Frage an Daniel Sieveke von Bettina K. bezüglich Gesellschaftspolitik, soziale Gruppen
Sehr geehrte Herr Sieveke,
in letzter Zeit wurde die Novellierung des Jugendmedienstaatsvertrages kontrovers diskutiert.
Die Ministerpräsidenten der Länder haben die Novelle des Jugendmedienschutzstaatsvertrags (JMStV) verabschiedet. Der Staatsvertrag, der im Rahmen der 14. Änderung des Rundfunkstaatsvertrages nun noch von den Landesparlamenten, auch vom nordrhein-westfälischen Landtag, abgesegnet werden muss, sieht einheitliche Regelungen für den Jugendmedienschutz in Rundfunk und Internet vor.
Kritiker befürchten, dieser Vertrag werde im Ergebnis im Bezug auf das Medium Internet einer weitgehenden Zensur gleichkommen , z. B. mit "Sendezeiten" für Internetinhalte oder die Haftbarmachung von Internet Service Providern bzw. Bloggern für Inhalte Dritter. Man fühlt sich an die Debatte um die Internetsperren im vergangenen Sommer erinnert.
In diesem Zusammenhang interessiert mich:
a.) Wie ist Ihre Position zum Entwurf des neuen JMSTV?
b.) Würden Sie dafür oder dagegen stimmen?
Mit freundlichen Grüßen
Bettina Koch
Sehr geehrte Frau Koch,
Zum Teil a) Ihrer Frage: Kritiker und Medienexperten haben nachvollziehbar eine gewisse Unsicherheit angemeldet, ob der neue Jugendmedienstaatsvertrag (JMStV) in seiner 14. Fassung das geeignete Instrument zur Wahrung des Jugendschutzes im Internet ist. Auch der relativ langsame politische Prozessweg eines Staatsvertrages (Bund-Länder-Abstimmung) als Instrument zur politischen Bearbeitung einer sich schnell weiterentwickelnden Technologie wie der des Internets kann durchaus hinterfragt werden.
Ich persönlich glaube darüber hinaus nicht, dass z.B. durch Alterskennzeichnungen von Internetseiten ein besserer Jugendschutz in der Praxis erreicht werden kann. Andererseits halte ich aber z.B. die technologische Weiterentwicklung von Jugendschutzsoftware für durchaus interessant, wenn ich auch der Meinung bin, dass entsprechende Programme in der Praxis nur bis zu einem relativ niedrigen Kindesalter wirksam sein können bzw. könnten aufgrund der meiner Einschätzung nach meist hohen Internetkenntnisse bei Kindern und Jugendlichen.

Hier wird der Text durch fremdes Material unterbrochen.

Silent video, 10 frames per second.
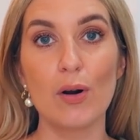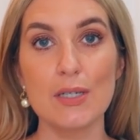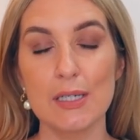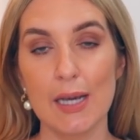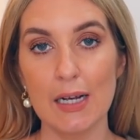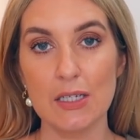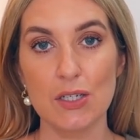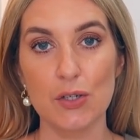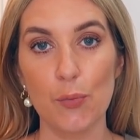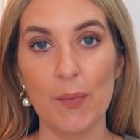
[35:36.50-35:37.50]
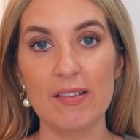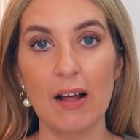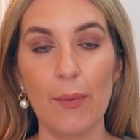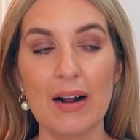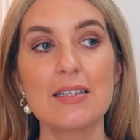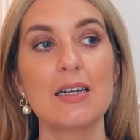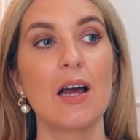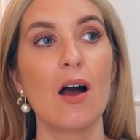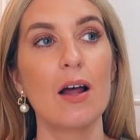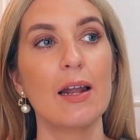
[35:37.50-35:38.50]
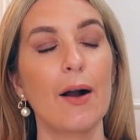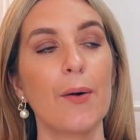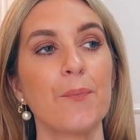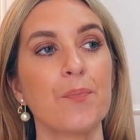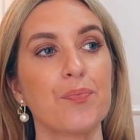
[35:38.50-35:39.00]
box in case you missed that when I said it earlier.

Der JMStV wird in seiner Umsetzung keinesfalls zu einer lähmenden Totalüberwachung des Internets führen, und er sollte nicht zu einer übermäßigen bürokratischen Belastung der Anbieter eindeutig nicht-jugendgefährdender Internetseiten oder -angebote führen. Ich möchte an dieser Stelle eine stärkere Förderung eines - möglichst europaweit einheitlichen - Gütesiegels der Art "kein jugendgefährdender Content" zur freiwilligen Zertifizierung und Beobachtung ergänzend zur Diskussion stellen.

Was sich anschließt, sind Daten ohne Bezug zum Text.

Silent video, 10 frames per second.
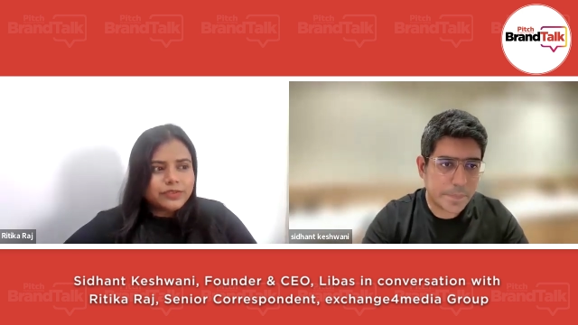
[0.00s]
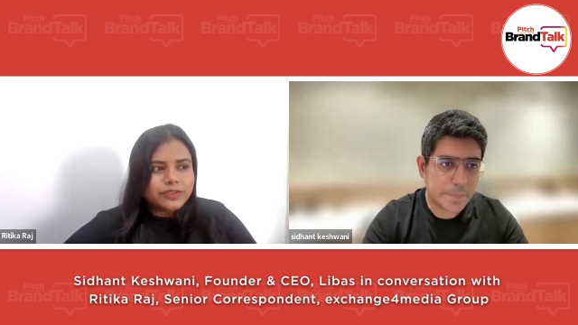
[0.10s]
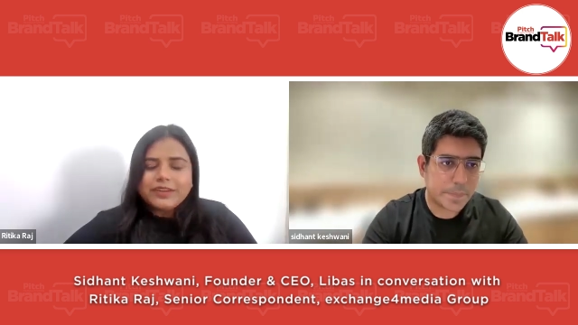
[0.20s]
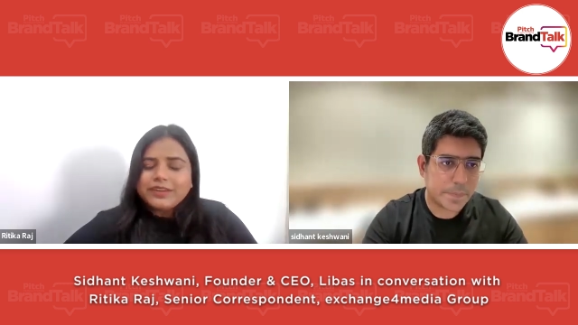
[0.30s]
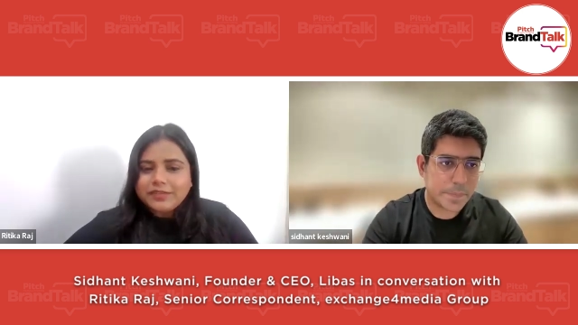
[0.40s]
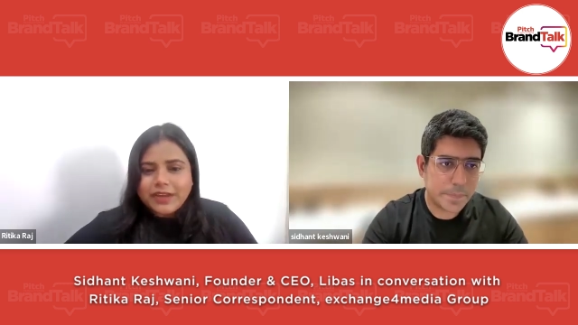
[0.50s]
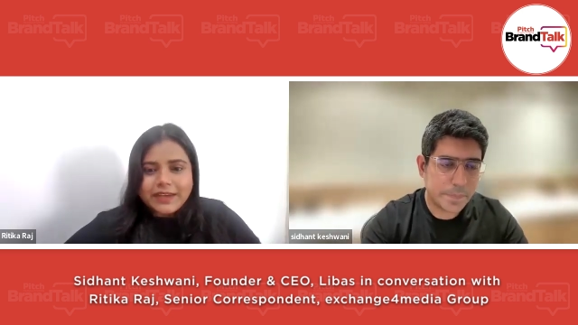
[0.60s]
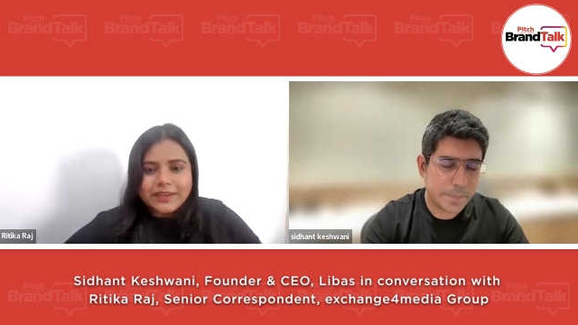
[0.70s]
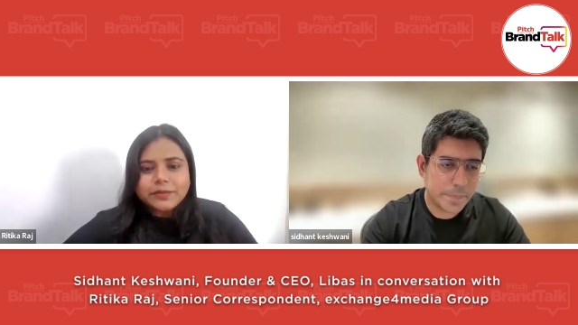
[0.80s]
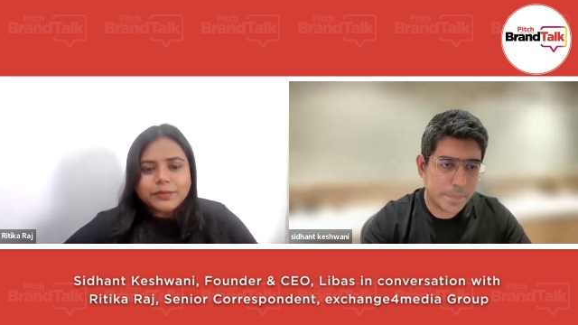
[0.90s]
Speaker 1: we are
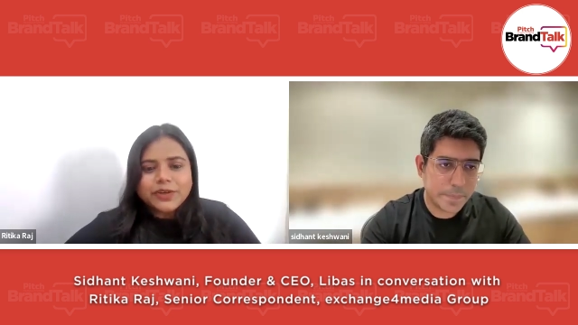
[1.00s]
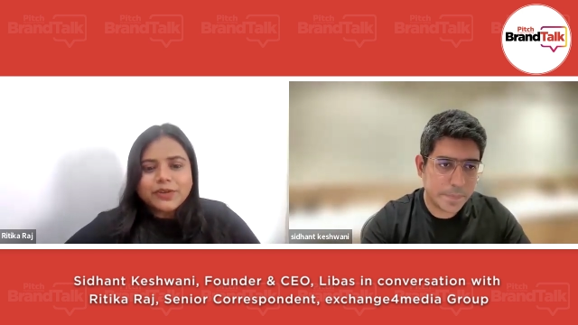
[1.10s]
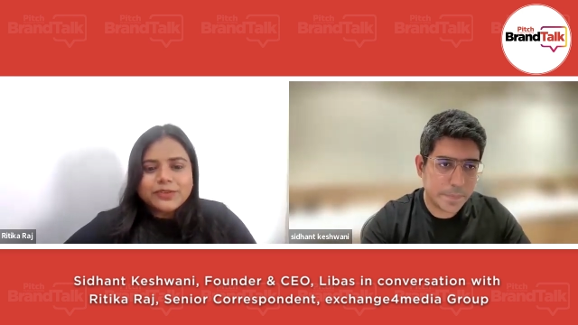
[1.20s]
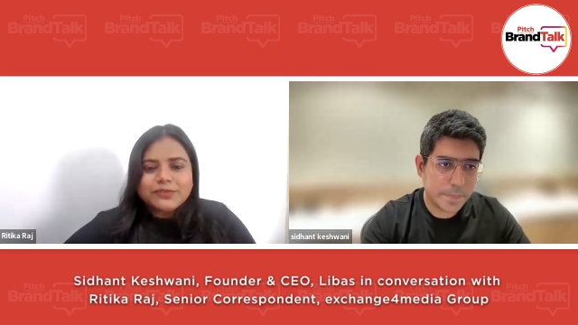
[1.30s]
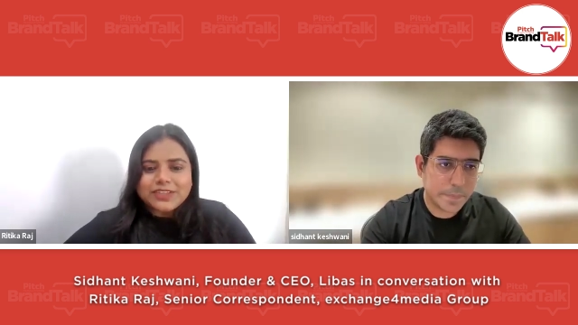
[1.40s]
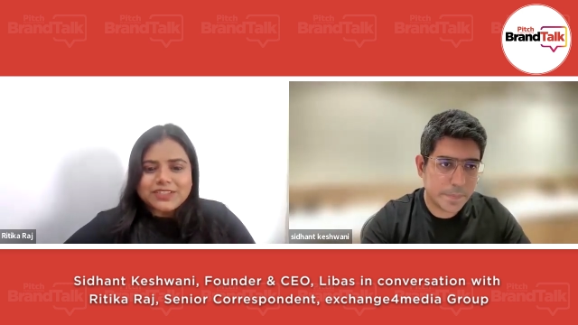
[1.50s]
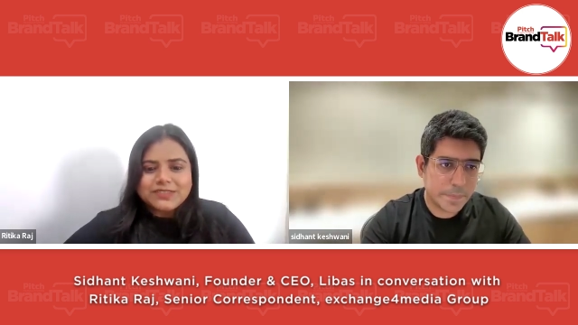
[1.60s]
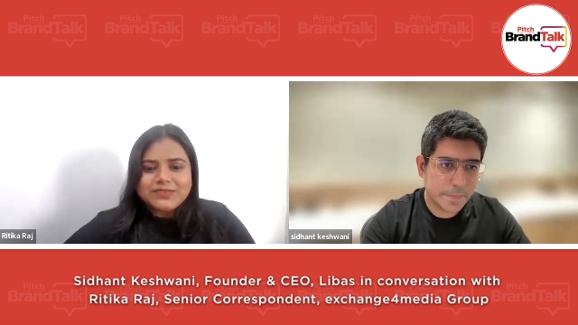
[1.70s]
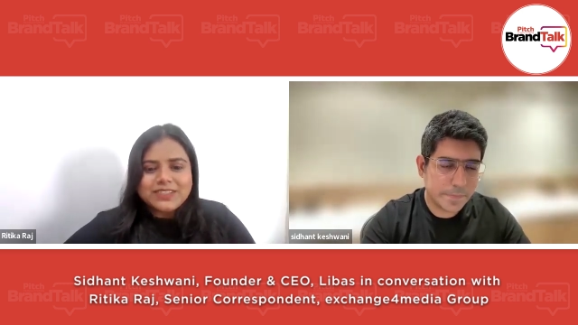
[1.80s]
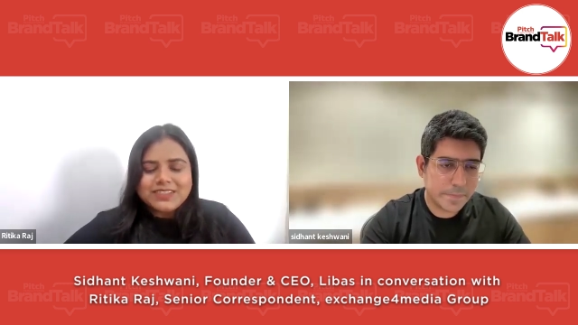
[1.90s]
right in the middle of the
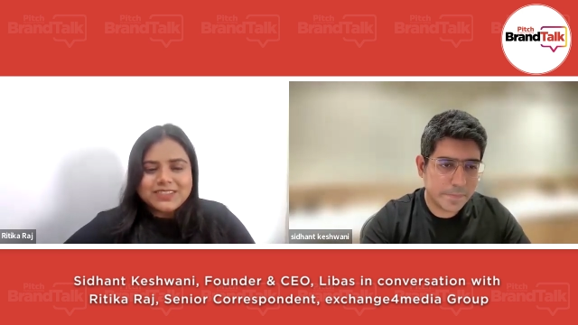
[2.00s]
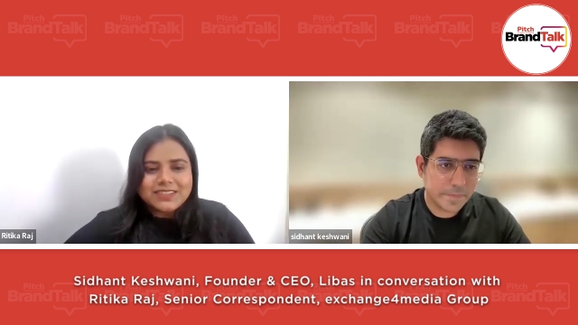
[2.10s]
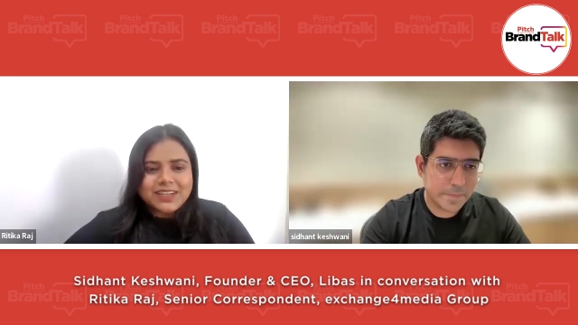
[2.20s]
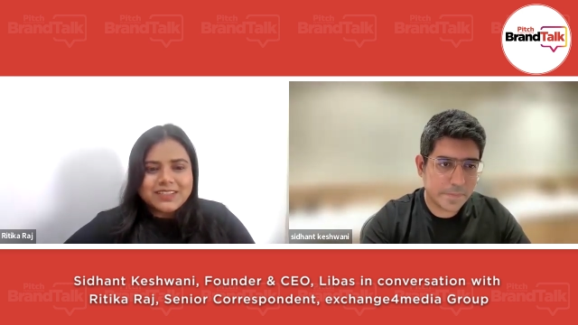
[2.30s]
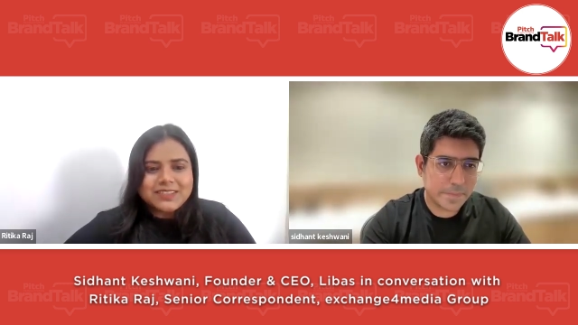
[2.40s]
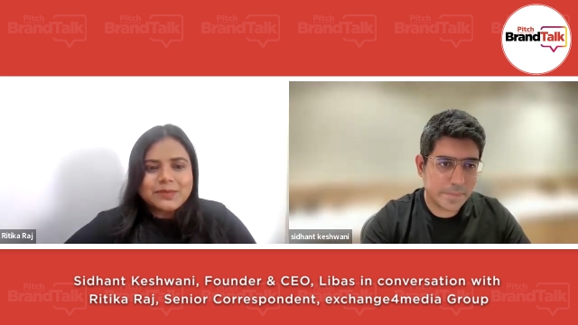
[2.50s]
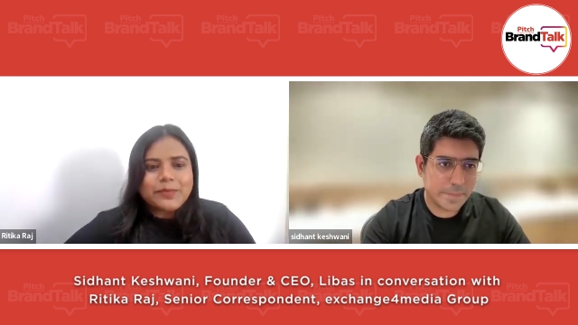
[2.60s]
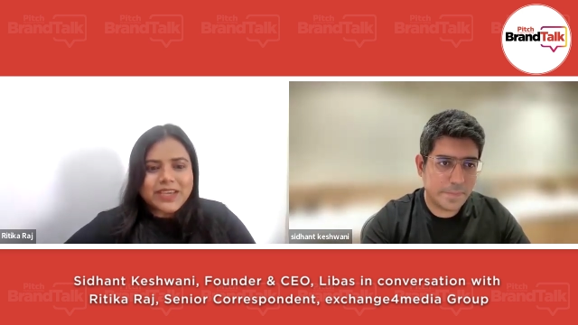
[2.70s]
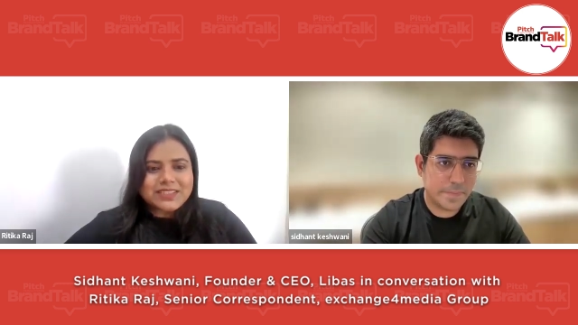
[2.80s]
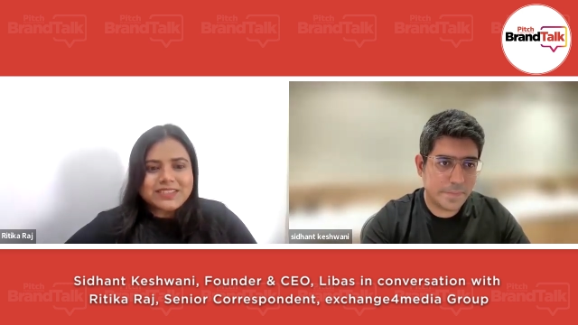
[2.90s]
festive season, and it's the
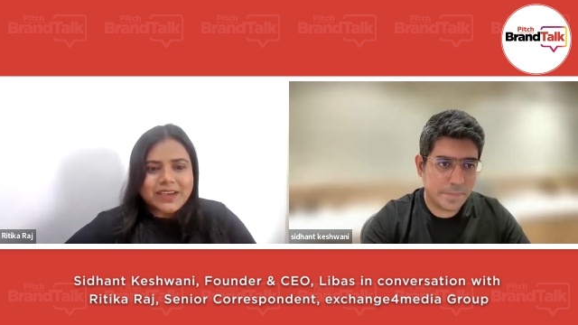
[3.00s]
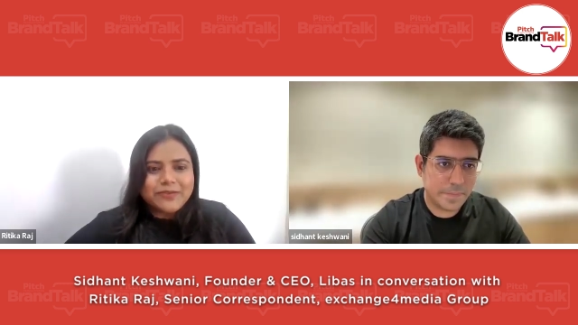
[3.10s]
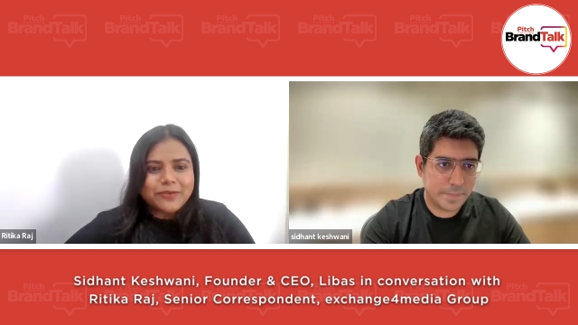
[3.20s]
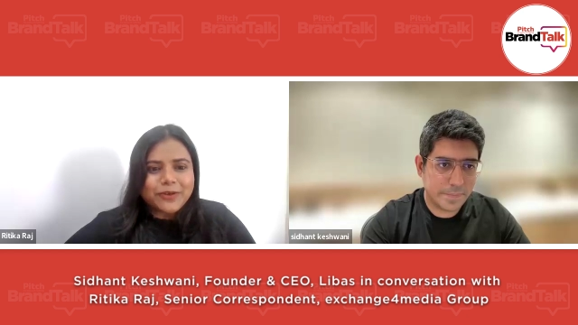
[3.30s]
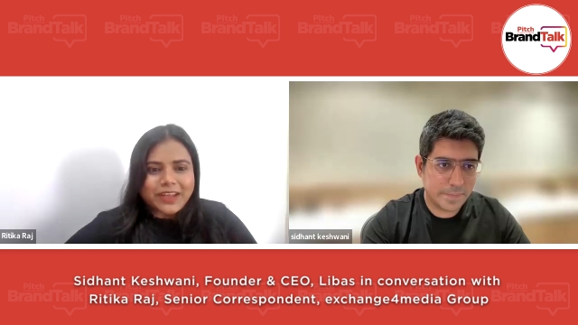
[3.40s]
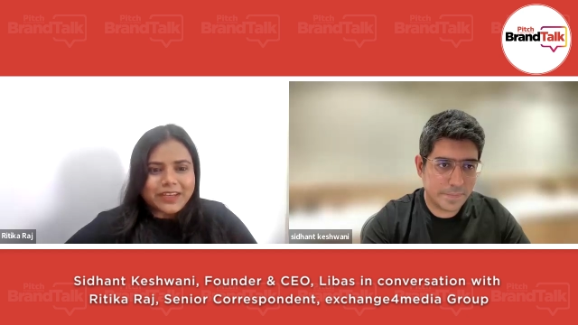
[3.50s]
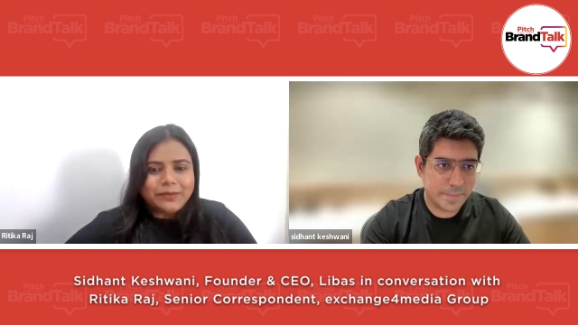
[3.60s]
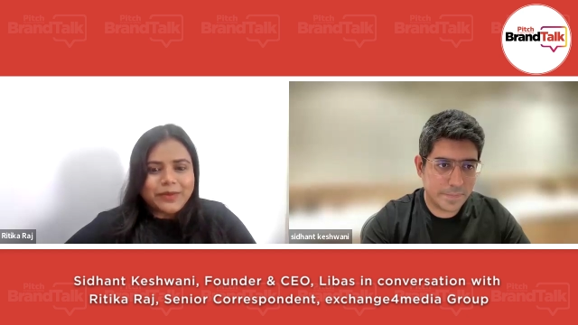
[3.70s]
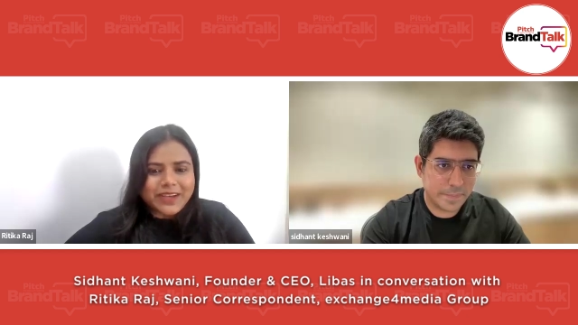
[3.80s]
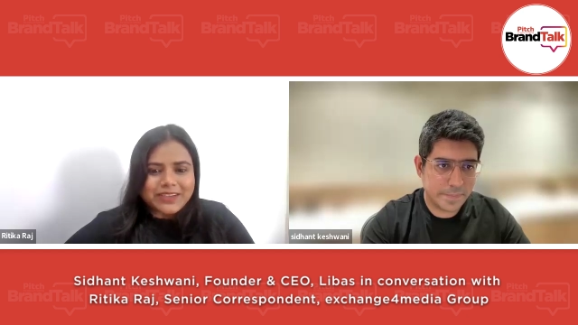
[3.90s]
best time for
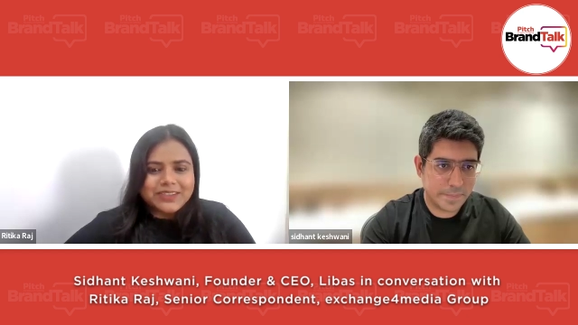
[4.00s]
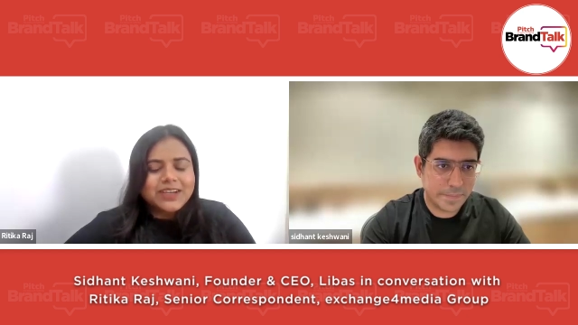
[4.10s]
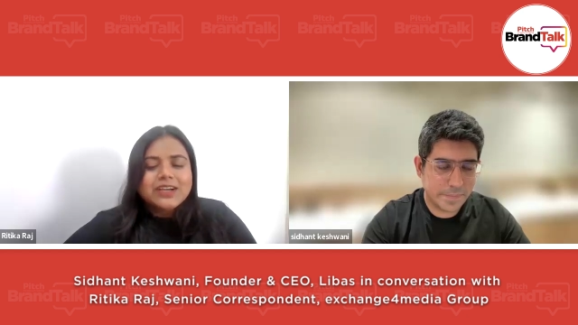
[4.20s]
any brand.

Zum Teil b) Ihrer Frage: Ich bin aber auch der Meinung, dass sich das Internet in seiner Gesamtheit (Anbieter und Nutzer) der Jugendschutzdebatte offener stellen muss! Ich vermute, dass der neue JMStV in der Praxis zu allerlei Stilblüten (negative und positive Erfahrungen mit einzelnen Instrumenten) führen wird. Er stellt sicherlich nicht das Ende der Debatte dar und auch nicht die letzte Änderung seiner selbst. Zur Frage meiner persönlichen Zustimmung oder Ablehnung möchte ich zunächst die Beratungen im Landtag abwarten, vor allem die Belastung der Medienwirtschaft durch die neuen an sie gestellten Anforderungen gilt es zu bewerten und abzuschätzen. Eine Zensur des Internets befürchte ich nicht, da dies nicht die Intention des Vertrages ist, sondern der Jugendschutz.
Nach Abwägung der mir derzeit vorliegenden Informationen tendiere ich trotz der geschilderten Bedenken (Bürokratie, Effektivität in der Praxis) zur Zustimmung. Vor allem, um die Diskussion in die Praxis zu tragen (nach dem derzeitigen Stand ab dem 01.01.2011), und dann hoffentlich endlich zu erleben, wie und ob Jugendschutz im Internet tatsächlich funktionieren kann.